[Data extract]
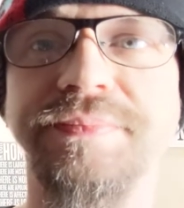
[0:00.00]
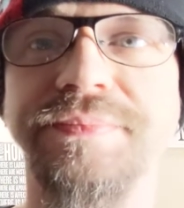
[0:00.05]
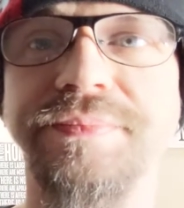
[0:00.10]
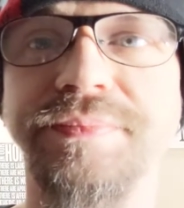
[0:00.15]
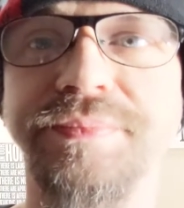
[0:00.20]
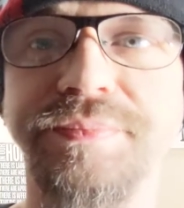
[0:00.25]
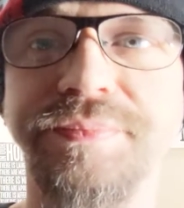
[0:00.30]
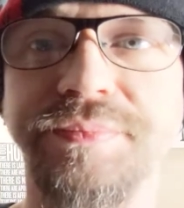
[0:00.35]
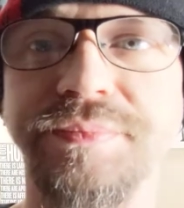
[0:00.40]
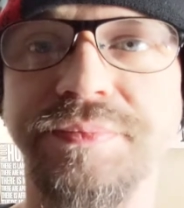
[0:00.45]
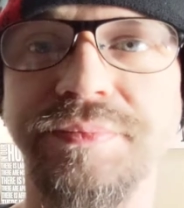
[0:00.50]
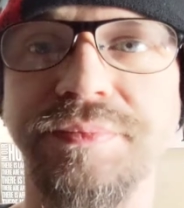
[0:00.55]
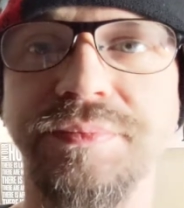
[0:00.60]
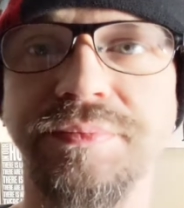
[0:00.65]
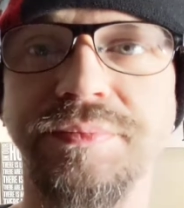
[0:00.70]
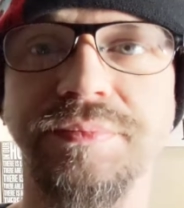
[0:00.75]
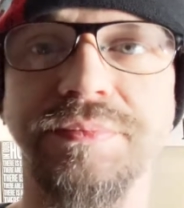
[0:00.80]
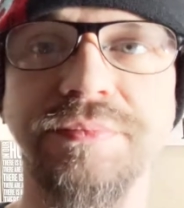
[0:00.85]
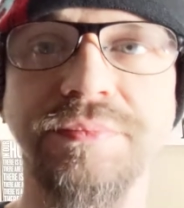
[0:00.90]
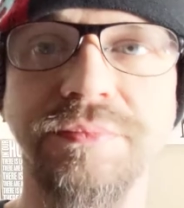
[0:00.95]

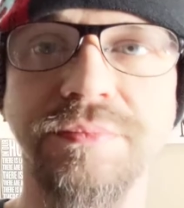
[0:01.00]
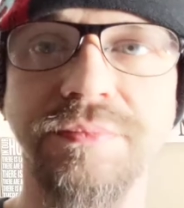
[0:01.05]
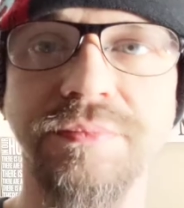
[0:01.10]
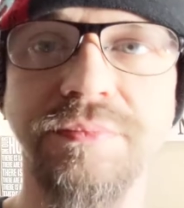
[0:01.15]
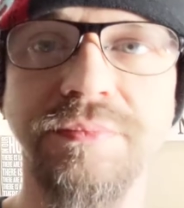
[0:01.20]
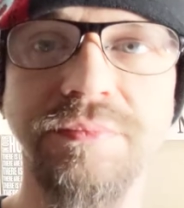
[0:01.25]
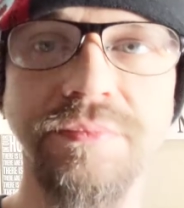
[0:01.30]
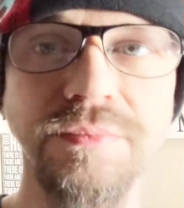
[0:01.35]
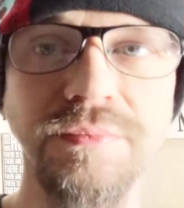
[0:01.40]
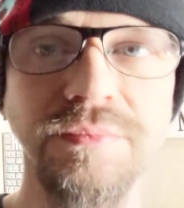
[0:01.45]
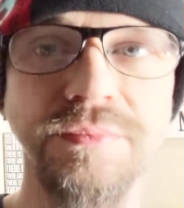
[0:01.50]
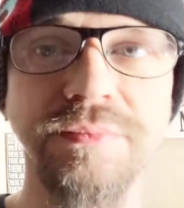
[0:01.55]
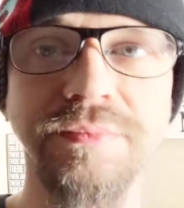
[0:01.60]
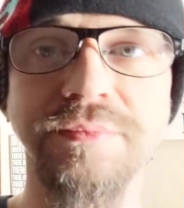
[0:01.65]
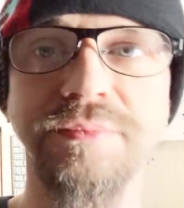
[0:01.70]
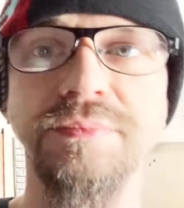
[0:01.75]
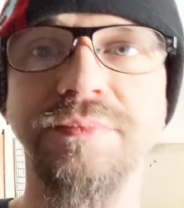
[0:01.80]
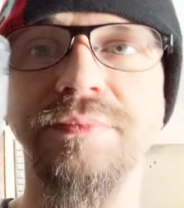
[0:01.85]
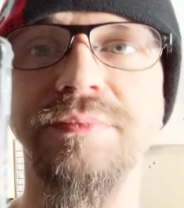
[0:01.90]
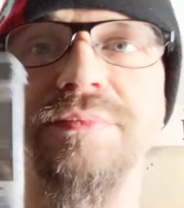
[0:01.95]

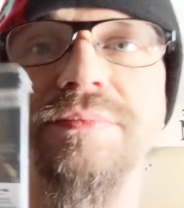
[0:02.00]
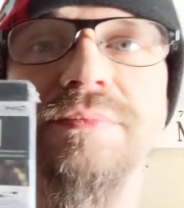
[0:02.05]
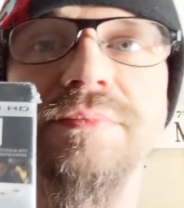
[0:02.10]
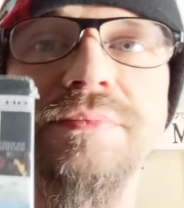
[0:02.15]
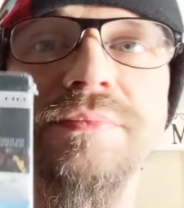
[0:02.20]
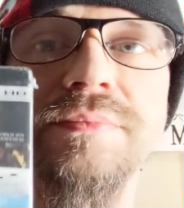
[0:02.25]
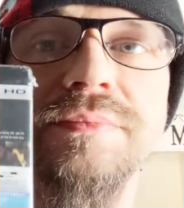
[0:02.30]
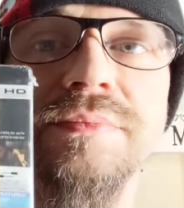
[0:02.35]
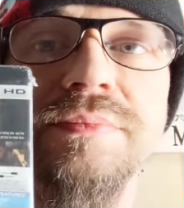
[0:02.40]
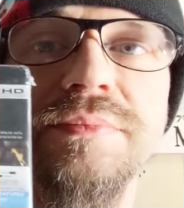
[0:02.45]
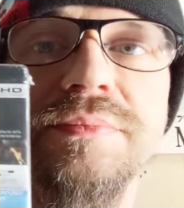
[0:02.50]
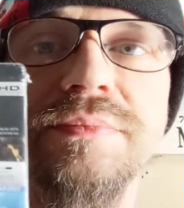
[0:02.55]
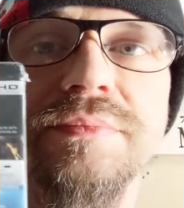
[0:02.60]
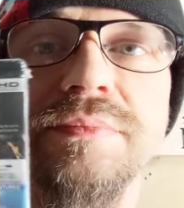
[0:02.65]
Nothing is said.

[Work order]
Could the data above be reproduced exactly, with the pictures left out?

[Response box]
[0:00.00]
[0:00.05]
[0:00.10]
[0:00.15]
[0:00.20]
[0:00.25]
[0:00.30]
[0:00.35]
[0:00.40]
[0:00.45]
[0:00.50]
[0:00.55]
[0:00.60]
[0:00.65]
[0:00.70]
[0:00.75]
[0:00.80]
[0:00.85]
[0:00.90]
[0:00.95]

[0:01.00]
[0:01.05]
[0:01.10]
[0:01.15]
[0:01.20]
[0:01.25]
[0:01.30]
[0:01.35]
[0:01.40]
[0:01.45]
[0:01.50]
[0:01.55]
[0:01.60]
[0:01.65]
[0:01.70]
[0:01.75]
[0:01.80]
[0:01.85]
[0:01.90]
[0:01.95]

[0:02.00]
[0:02.05]
[0:02.10]
[0:02.15]
[0:02.20]
[0:02.25]
[0:02.30]
[0:02.35]
[0:02.40]
[0:02.45]
[0:02.50]
[0:02.55]
[0:02.60]
[0:02.65]
Nothing is said.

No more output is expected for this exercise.